Sorunlarla Başa Çıkamama Rehberi

  Her insanın hayatında mutlaka bir geçiş dönemi olmuştur. Herkes mutlaka mutsuzluğu, halsizliği, bıkkınlığı ve tarif edemeyeceği birçok kötü duyguyu içinde biriktirdiği bir dönem geçirmiştir. Bu dönemi hafif atlatan, hafif geçirip sadece bir dönem diyerek geçen insanlar da vardır; aşırı zorlu ve etkisi travma haline gelmiş, o dönemden sonra kişiyi etkileyen birçok durum yaşayanlar da olmuştur. İşte bu rehber bu kişiler için. Sorunlarla başa çıkamama rehberine hoş geldin güzel kalpli insan. Ben de o dönemden geçtim ve tecrübelerimi anlattığım bir yazı olacak.

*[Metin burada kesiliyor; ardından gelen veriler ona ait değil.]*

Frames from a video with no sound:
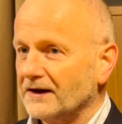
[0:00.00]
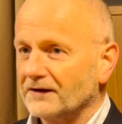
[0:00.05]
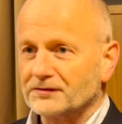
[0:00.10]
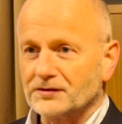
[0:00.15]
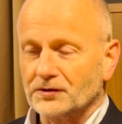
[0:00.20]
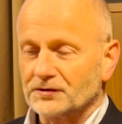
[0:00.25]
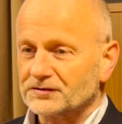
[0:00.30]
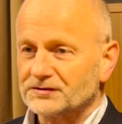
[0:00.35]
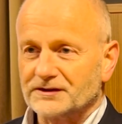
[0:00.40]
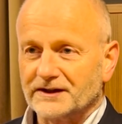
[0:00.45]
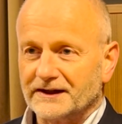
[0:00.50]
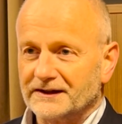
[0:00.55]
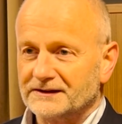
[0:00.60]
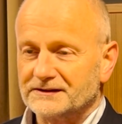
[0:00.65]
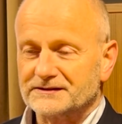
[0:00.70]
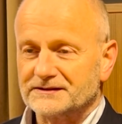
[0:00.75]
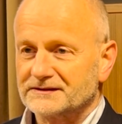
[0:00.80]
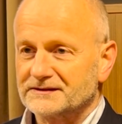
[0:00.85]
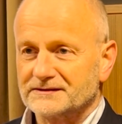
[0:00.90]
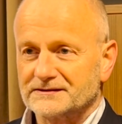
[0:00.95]
Of course, that
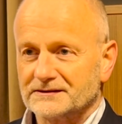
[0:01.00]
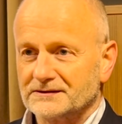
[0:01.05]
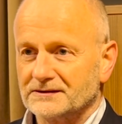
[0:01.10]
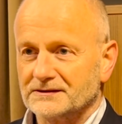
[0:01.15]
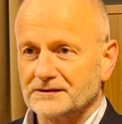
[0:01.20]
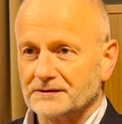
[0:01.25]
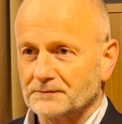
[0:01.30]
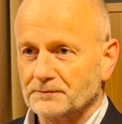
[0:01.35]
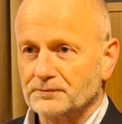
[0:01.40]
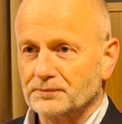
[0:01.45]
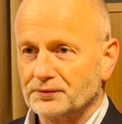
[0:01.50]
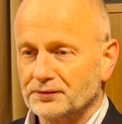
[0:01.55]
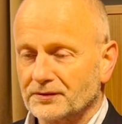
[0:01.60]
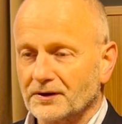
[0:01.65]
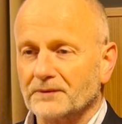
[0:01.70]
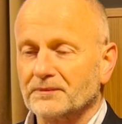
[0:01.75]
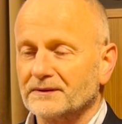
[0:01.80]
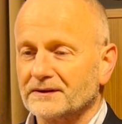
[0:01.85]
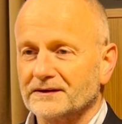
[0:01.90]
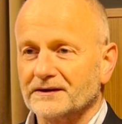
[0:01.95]
is you know,
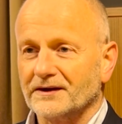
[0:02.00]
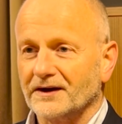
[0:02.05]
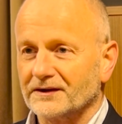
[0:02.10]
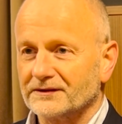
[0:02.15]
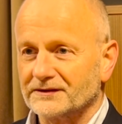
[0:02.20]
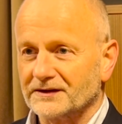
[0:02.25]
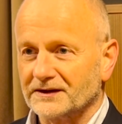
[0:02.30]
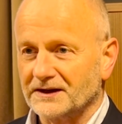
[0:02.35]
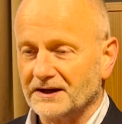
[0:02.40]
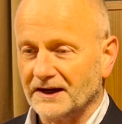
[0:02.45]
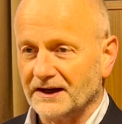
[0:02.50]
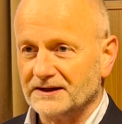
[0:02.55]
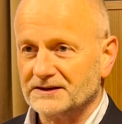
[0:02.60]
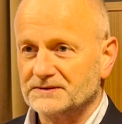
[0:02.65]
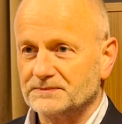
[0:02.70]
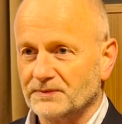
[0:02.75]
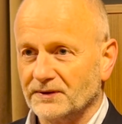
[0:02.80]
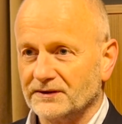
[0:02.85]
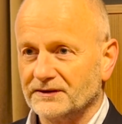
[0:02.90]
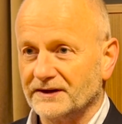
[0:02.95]
probably not the
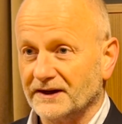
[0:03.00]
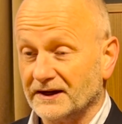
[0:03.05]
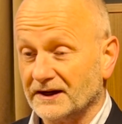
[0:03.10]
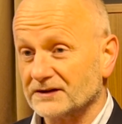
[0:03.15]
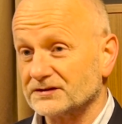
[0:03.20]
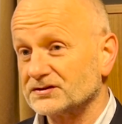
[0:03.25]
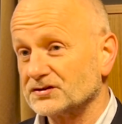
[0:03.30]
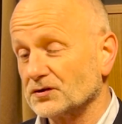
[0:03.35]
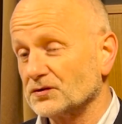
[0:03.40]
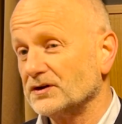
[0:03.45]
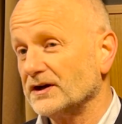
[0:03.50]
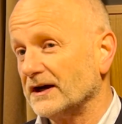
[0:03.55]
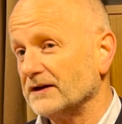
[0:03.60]
case, but they are so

  İnsanın psikolojisinin güçlülük durumu, bir şeyleri kaldırabilme oranı kişiden kişiye farklılık gösterir. Eğer gerçekten bazı durumları kaldırabilme potansiyeliniz yüksekse bir durumdan daha az yıpranarak çıkma olasılığınız yüksektir. Lakin psikolojiniz bazı durumları kaldırmaya elverişli değilse de yıpranma ve incinme olasılığınız da o kadar fazladır. Dışardan bakan insana her ne kadar ” bu mu? ” dedirtecek durumun bile aslında sizi nasıl zedelediğini tarif bile edemezsiniz.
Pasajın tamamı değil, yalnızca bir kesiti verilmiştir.